→ Prompt
Your copy starts at the line containing "[5:17.72-5:18.72]" and ends at the last line of the material below. Reproduce those lines exactly, with no pictures.

→ Records shown
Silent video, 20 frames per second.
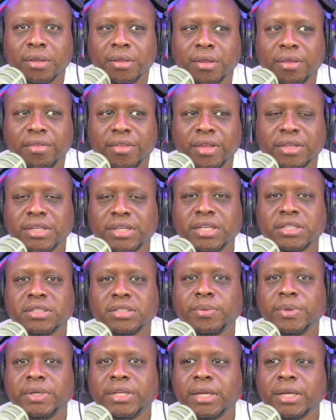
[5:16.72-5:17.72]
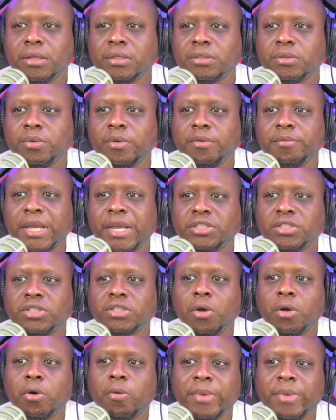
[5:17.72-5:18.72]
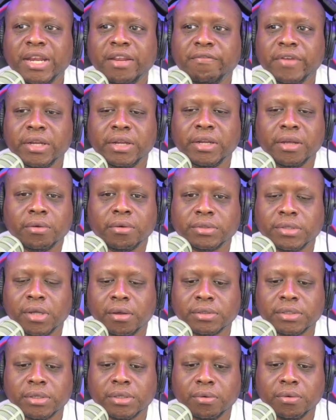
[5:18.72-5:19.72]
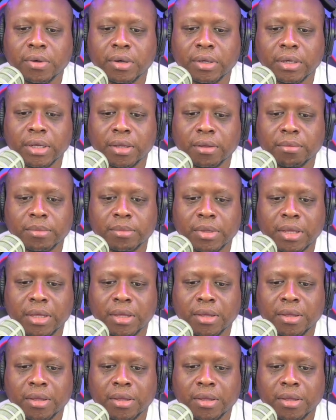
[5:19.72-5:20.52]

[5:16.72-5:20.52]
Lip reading: This is ridiculous. We made so many videos also on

→ The answer
[5:17.72-5:18.72]
[5:18.72-5:19.72]
[5:19.72-5:20.52]

[5:16.72-5:20.52]
Lip reading: This is ridiculous. We made so many videos also on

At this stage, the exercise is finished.